The last week has not been pretty for shares of BlackBerry (NASDAQ:BBRY). The stock is down 15% just in a few days. Its pretty clear that there is plenty of pessimism for its new Z10 smartphone. The market is clearly doubting the potential of the smartphone to grab market share.
Brian Blair, an analyst at Wedge Partners, has already mentioned his concerns about adoption of the Z10.
We agree, and believe that Android and iOS are simply too entrenched in the U.S. market for the Z10 to make much of a dent in the U.S. beyond an initial run of Blackberry brand loyalists picking up units in the May quarter. We also continue to see evidence of growing enterprise support of iOS and Android.
Brian makes a very good point regarding Z10's timing. I think its possible that Z10 could be successful with current BlackBerry subscribers, but I believe the chances of Z10 actually taking market share from IOS and Android is fairly slim.
The key question lies in BlackBerry's valuation. Is the stock pricing a possibility of grabbing market share or are the expectations simply for the retention of current BlackBerry subscribers?

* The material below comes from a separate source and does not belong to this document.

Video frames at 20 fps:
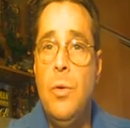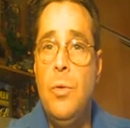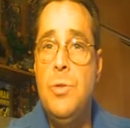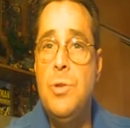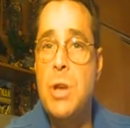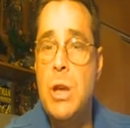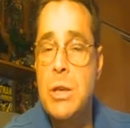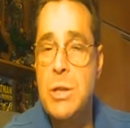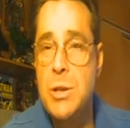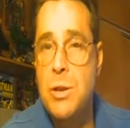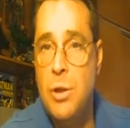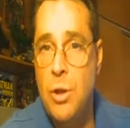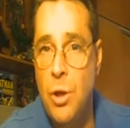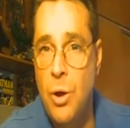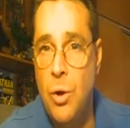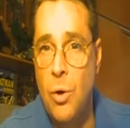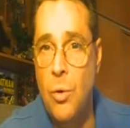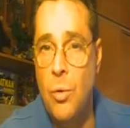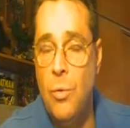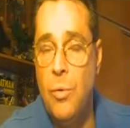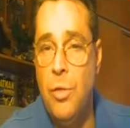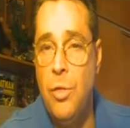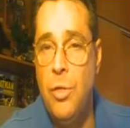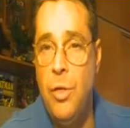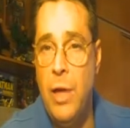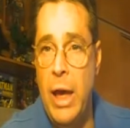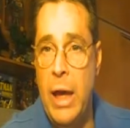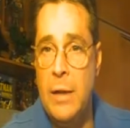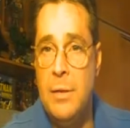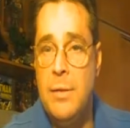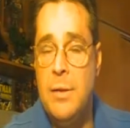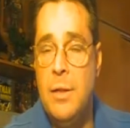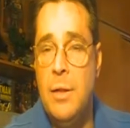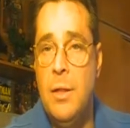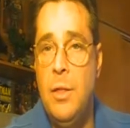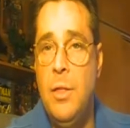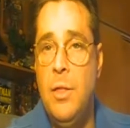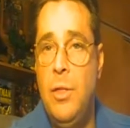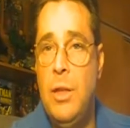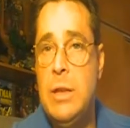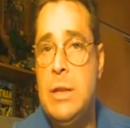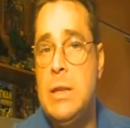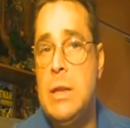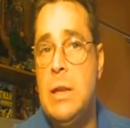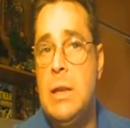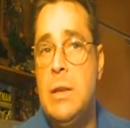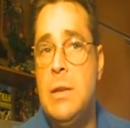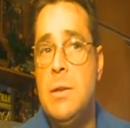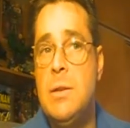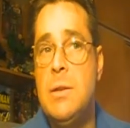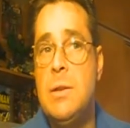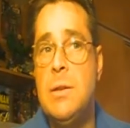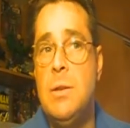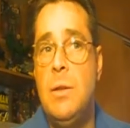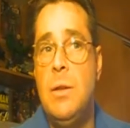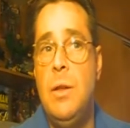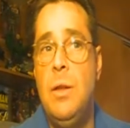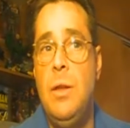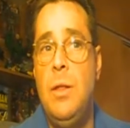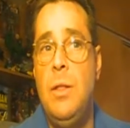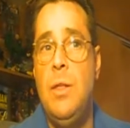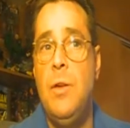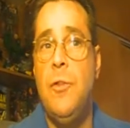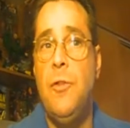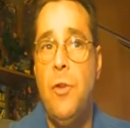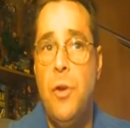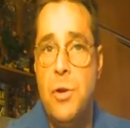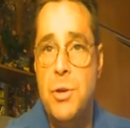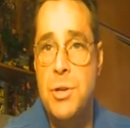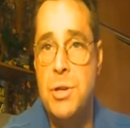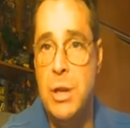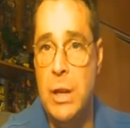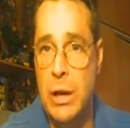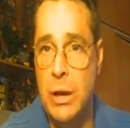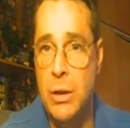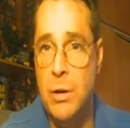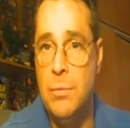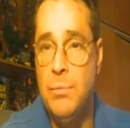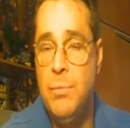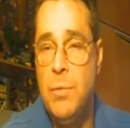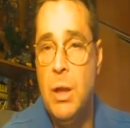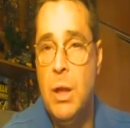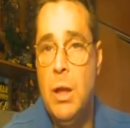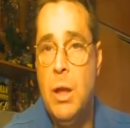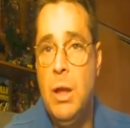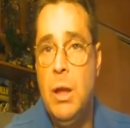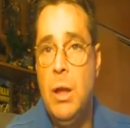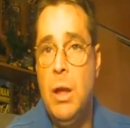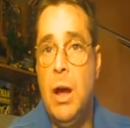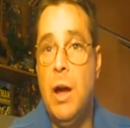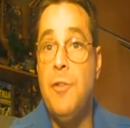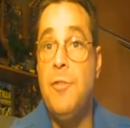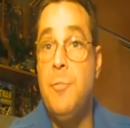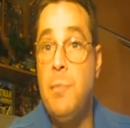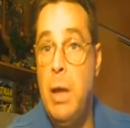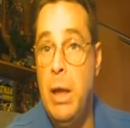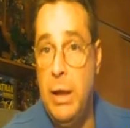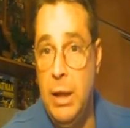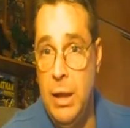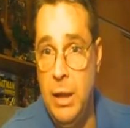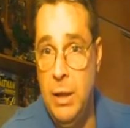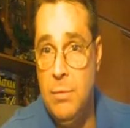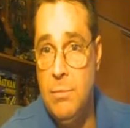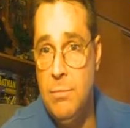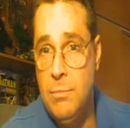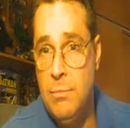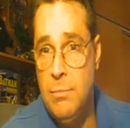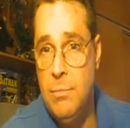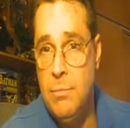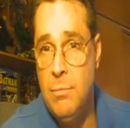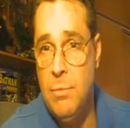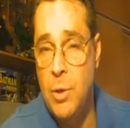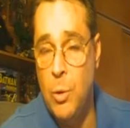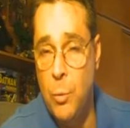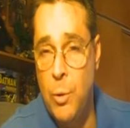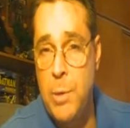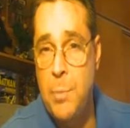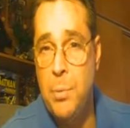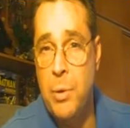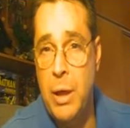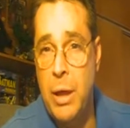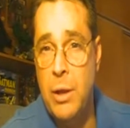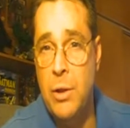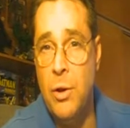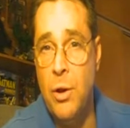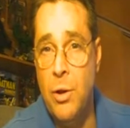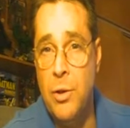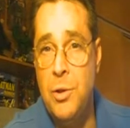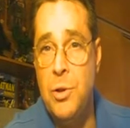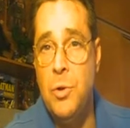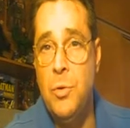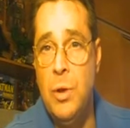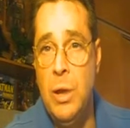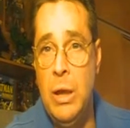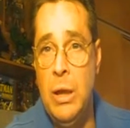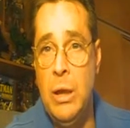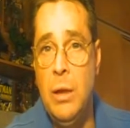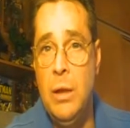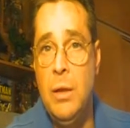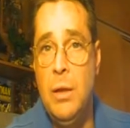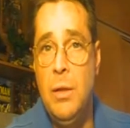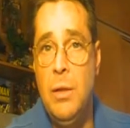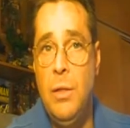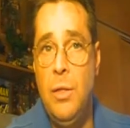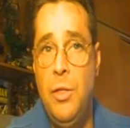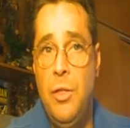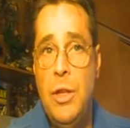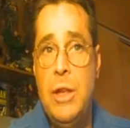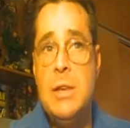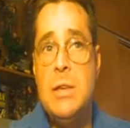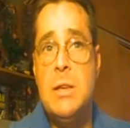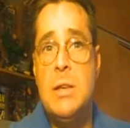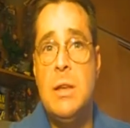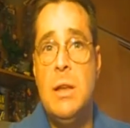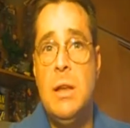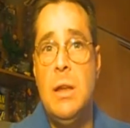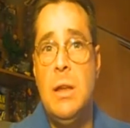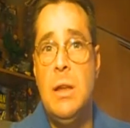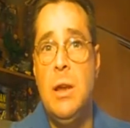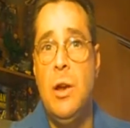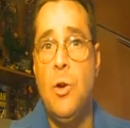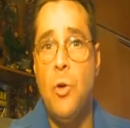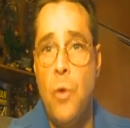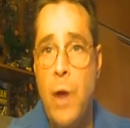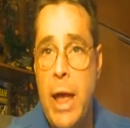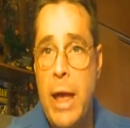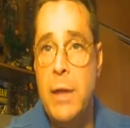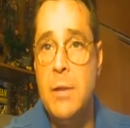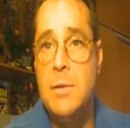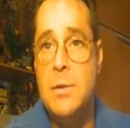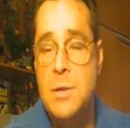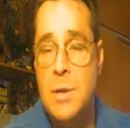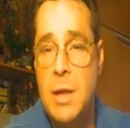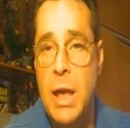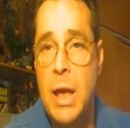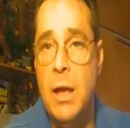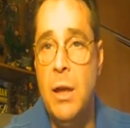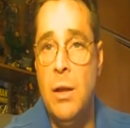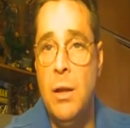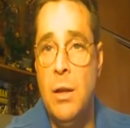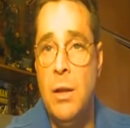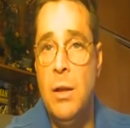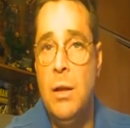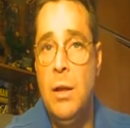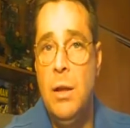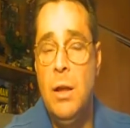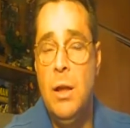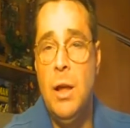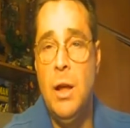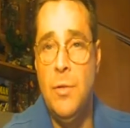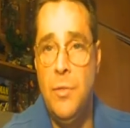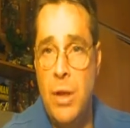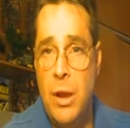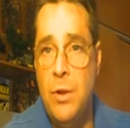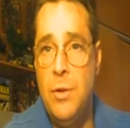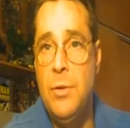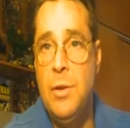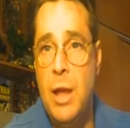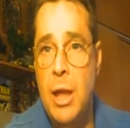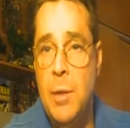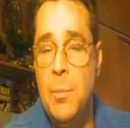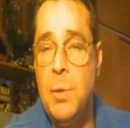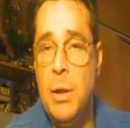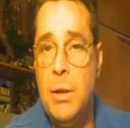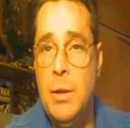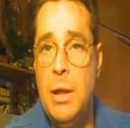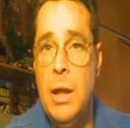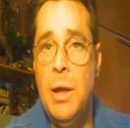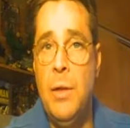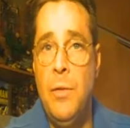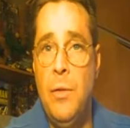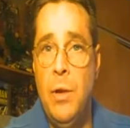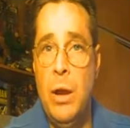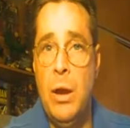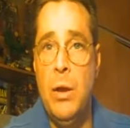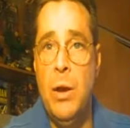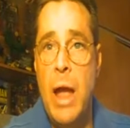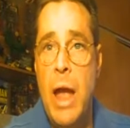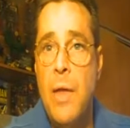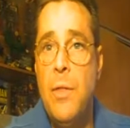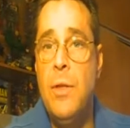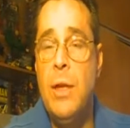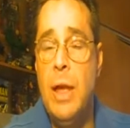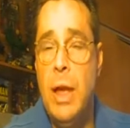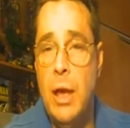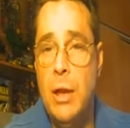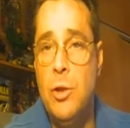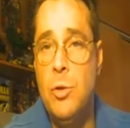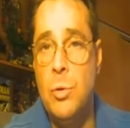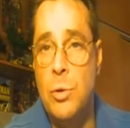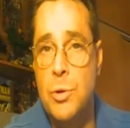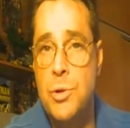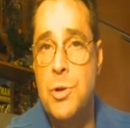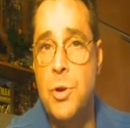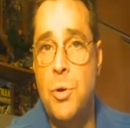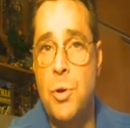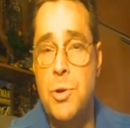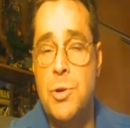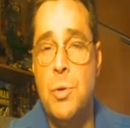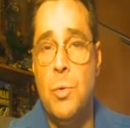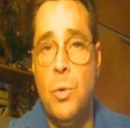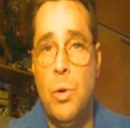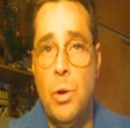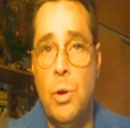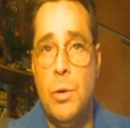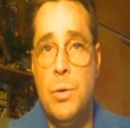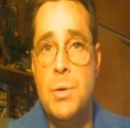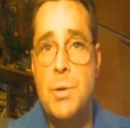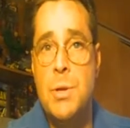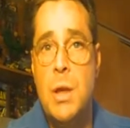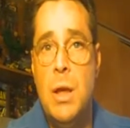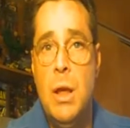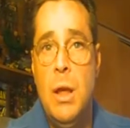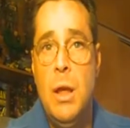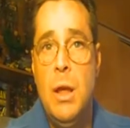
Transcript: just know that this is the first year of many that we plan on doing this grand scale of entertainment down there at the annual George Awards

I personally believe it will be the latter. What Brian says is more than likely going to happen. With IOS and Android already having been in the game for awhile, they have an established base. The amount of apps for IOS and Droid will make BlackBerry's apps look minuscule. In terms of phone features, I don't think Z10 will be better than the iPhone or Droid, but rather it's likely it will be on the same level. However, with all this said, it comes down to valuation.
BlackBerry's recent sell-off may provide a buying opportunity for investors. I believe the sell-off was due to the fact that the market was pessimistic about BlackBerry's chance of gaining share from Apple and Google. The sell-off makes sense as expectations may have initially been too high.
A third of BlackBerry's valuation is in cash on its balance sheet. That means that the remaining $5 billion is in the value of the brand and distribution, which I believe to be reasonable. We as investors need to understand expectations. BlackBerry CEO Thorsten Heins commented on reports of poor sales of Z10 in Canada and UK. Heins then stated "I completely disagree with that. This was the best launch ever in BlackBerry history, it was beyond expectations, and we have numbers to support that."
While reports of Z10 may seem bad, I will trust Heins on this considering that he has physical numbers to back his claim. Investors who are currently selling are confusing expectations with reality. Will Z10 be a hit and grab a massive chunk of the smartphone market? Not likely. Will Z10 be strong enough to retain loyal BB users and possibly acquire smartphone users who do not yet identify with a certain brand? This seems like a possibility. I believe BlackBerry is an interesting opportunity with the recent sell-off.